**Exercise requirements**. Please restate the entries below word for word, leaving out any pictures.
Start of Data extracts
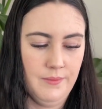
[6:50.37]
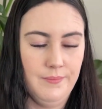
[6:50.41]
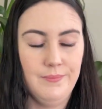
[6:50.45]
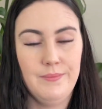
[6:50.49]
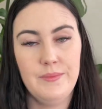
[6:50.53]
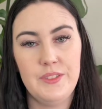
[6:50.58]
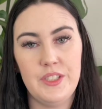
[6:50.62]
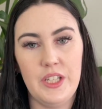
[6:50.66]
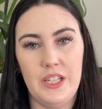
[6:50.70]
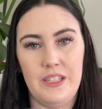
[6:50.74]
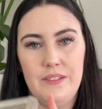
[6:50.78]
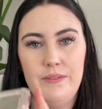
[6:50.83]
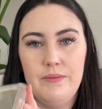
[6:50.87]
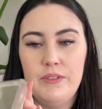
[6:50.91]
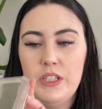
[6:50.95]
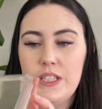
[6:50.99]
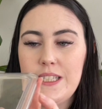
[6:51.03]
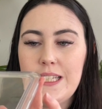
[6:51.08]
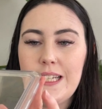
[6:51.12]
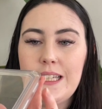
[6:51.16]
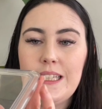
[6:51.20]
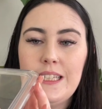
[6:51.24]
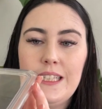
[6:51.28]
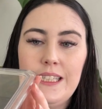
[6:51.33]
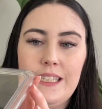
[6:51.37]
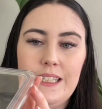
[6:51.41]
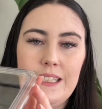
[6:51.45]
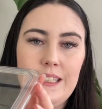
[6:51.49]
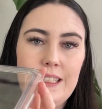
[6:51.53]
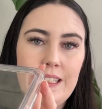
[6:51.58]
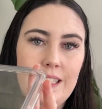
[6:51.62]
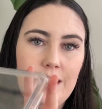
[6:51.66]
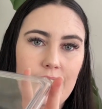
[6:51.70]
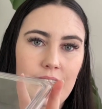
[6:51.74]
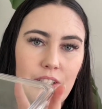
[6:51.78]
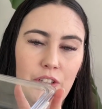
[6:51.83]
So just a clear
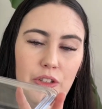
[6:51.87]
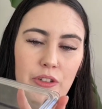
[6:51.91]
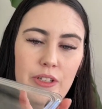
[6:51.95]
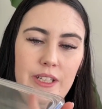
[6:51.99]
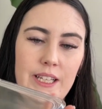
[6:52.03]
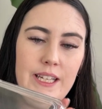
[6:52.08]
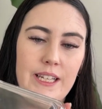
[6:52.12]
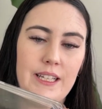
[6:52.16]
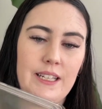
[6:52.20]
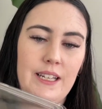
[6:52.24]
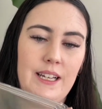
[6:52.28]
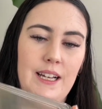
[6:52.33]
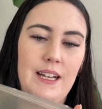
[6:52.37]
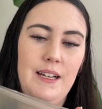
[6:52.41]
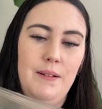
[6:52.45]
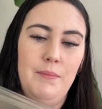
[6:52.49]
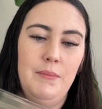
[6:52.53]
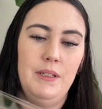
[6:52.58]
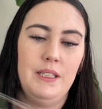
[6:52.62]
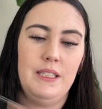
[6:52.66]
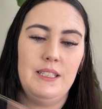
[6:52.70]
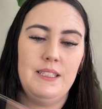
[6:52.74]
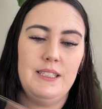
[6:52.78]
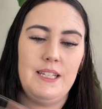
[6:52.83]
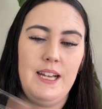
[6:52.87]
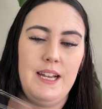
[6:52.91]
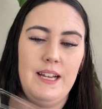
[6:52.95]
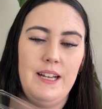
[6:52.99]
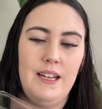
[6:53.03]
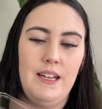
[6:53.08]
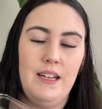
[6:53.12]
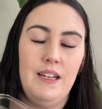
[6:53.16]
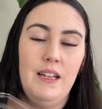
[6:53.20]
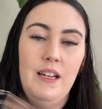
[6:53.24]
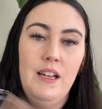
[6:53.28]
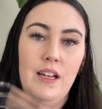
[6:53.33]
little acrylic
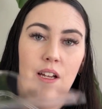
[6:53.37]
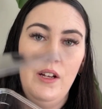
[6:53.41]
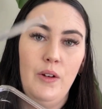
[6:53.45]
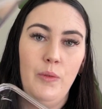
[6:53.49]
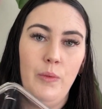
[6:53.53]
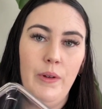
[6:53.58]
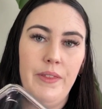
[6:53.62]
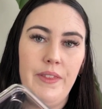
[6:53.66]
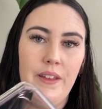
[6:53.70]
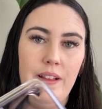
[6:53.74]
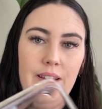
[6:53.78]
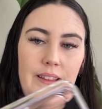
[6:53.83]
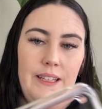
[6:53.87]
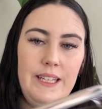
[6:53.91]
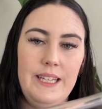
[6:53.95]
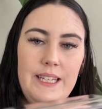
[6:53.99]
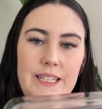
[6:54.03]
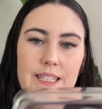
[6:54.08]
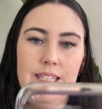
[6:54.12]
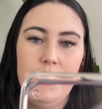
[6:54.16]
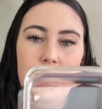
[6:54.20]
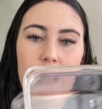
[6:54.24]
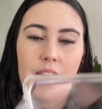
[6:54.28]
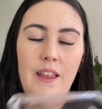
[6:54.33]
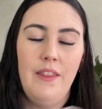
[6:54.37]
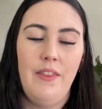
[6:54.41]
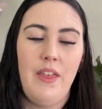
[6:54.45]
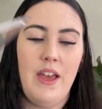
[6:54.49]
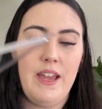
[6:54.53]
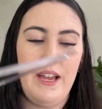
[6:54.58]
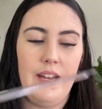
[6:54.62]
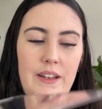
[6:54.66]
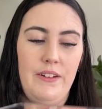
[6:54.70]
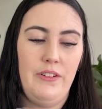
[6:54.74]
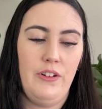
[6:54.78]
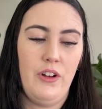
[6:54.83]
container with a lid. They
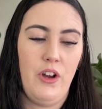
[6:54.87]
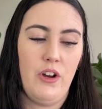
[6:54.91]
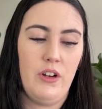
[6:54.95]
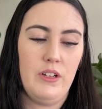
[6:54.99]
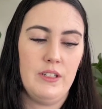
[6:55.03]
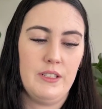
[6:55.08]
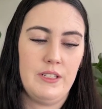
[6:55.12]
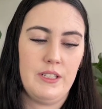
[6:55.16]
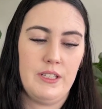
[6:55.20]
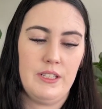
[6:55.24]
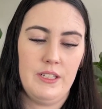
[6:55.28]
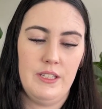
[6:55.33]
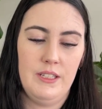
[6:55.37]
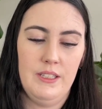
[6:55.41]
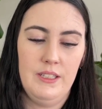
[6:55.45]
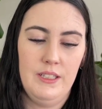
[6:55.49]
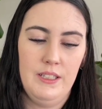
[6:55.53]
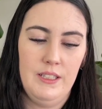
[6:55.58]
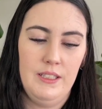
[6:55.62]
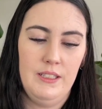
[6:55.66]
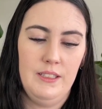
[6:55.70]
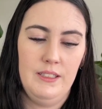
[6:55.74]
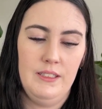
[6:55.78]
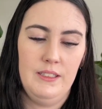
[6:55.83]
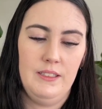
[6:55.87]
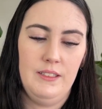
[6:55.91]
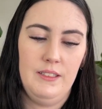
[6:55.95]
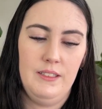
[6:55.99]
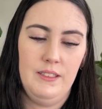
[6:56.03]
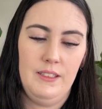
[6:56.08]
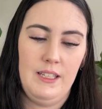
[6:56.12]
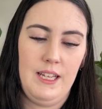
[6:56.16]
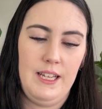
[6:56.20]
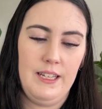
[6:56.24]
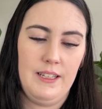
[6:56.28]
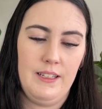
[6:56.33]
are not
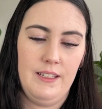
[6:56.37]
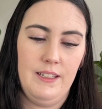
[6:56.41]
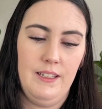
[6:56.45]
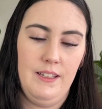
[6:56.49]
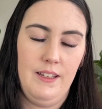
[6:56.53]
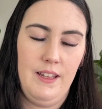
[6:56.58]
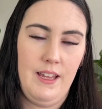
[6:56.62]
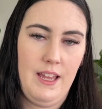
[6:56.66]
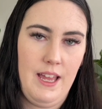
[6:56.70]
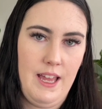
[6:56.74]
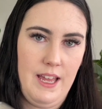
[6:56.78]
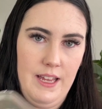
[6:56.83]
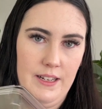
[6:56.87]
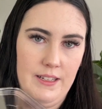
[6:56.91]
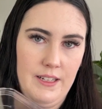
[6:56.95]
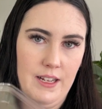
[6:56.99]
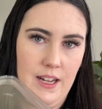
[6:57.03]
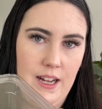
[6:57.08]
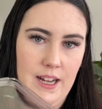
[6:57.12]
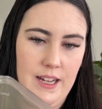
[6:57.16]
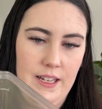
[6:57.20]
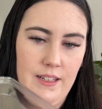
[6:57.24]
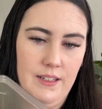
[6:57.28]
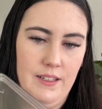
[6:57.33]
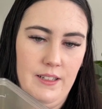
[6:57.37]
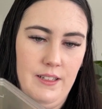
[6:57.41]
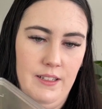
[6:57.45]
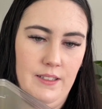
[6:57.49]
like airtight.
End of Data extracts
**Task result**.
[6:50.37]
[6:50.41]
[6:50.45]
[6:50.49]
[6:50.53]
[6:50.58]
[6:50.62]
[6:50.66]
[6:50.70]
[6:50.74]
[6:50.78]
[6:50.83]
[6:50.87]
[6:50.91]
[6:50.95]
[6:50.99]
[6:51.03]
[6:51.08]
[6:51.12]
[6:51.16]
[6:51.20]
[6:51.24]
[6:51.28]
[6:51.33]
[6:51.37]
[6:51.41]
[6:51.45]
[6:51.49]
[6:51.53]
[6:51.58]
[6:51.62]
[6:51.66]
[6:51.70]
[6:51.74]
[6:51.78]
[6:51.83]
So just a clear
[6:51.87]
[6:51.91]
[6:51.95]
[6:51.99]
[6:52.03]
[6:52.08]
[6:52.12]
[6:52.16]
[6:52.20]
[6:52.24]
[6:52.28]
[6:52.33]
[6:52.37]
[6:52.41]
[6:52.45]
[6:52.49]
[6:52.53]
[6:52.58]
[6:52.62]
[6:52.66]
[6:52.70]
[6:52.74]
[6:52.78]
[6:52.83]
[6:52.87]
[6:52.91]
[6:52.95]
[6:52.99]
[6:53.03]
[6:53.08]
[6:53.12]
[6:53.16]
[6:53.20]
[6:53.24]
[6:53.28]
[6:53.33]
little acrylic
[6:53.37]
[6:53.41]
[6:53.45]
[6:53.49]
[6:53.53]
[6:53.58]
[6:53.62]
[6:53.66]
[6:53.70]
[6:53.74]
[6:53.78]
[6:53.83]
[6:53.87]
[6:53.91]
[6:53.95]
[6:53.99]
[6:54.03]
[6:54.08]
[6:54.12]
[6:54.16]
[6:54.20]
[6:54.24]
[6:54.28]
[6:54.33]
[6:54.37]
[6:54.41]
[6:54.45]
[6:54.49]
[6:54.53]
[6:54.58]
[6:54.62]
[6:54.66]
[6:54.70]
[6:54.74]
[6:54.78]
[6:54.83]
container with a lid. They
[6:54.87]
[6:54.91]
[6:54.95]
[6:54.99]
[6:55.03]
[6:55.08]
[6:55.12]
[6:55.16]
[6:55.20]
[6:55.24]
[6:55.28]
[6:55.33]
[6:55.37]
[6:55.41]
[6:55.45]
[6:55.49]
[6:55.53]
[6:55.58]
[6:55.62]
[6:55.66]
[6:55.70]
[6:55.74]
[6:55.78]
[6:55.83]
[6:55.87]
[6:55.91]
[6:55.95]
[6:55.99]
[6:56.03]
[6:56.08]
[6:56.12]
[6:56.16]
[6:56.20]
[6:56.24]
[6:56.28]
[6:56.33]
are not
[6:56.37]
[6:56.41]
[6:56.45]
[6:56.49]
[6:56.53]
[6:56.58]
[6:56.62]
[6:56.66]
[6:56.70]
[6:56.74]
[6:56.78]
[6:56.83]
[6:56.87]
[6:56.91]
[6:56.95]
[6:56.99]
[6:57.03]
[6:57.08]
[6:57.12]
[6:57.16]
[6:57.20]
[6:57.24]
[6:57.28]
[6:57.33]
[6:57.37]
[6:57.41]
[6:57.45]
[6:57.49]
like airtight.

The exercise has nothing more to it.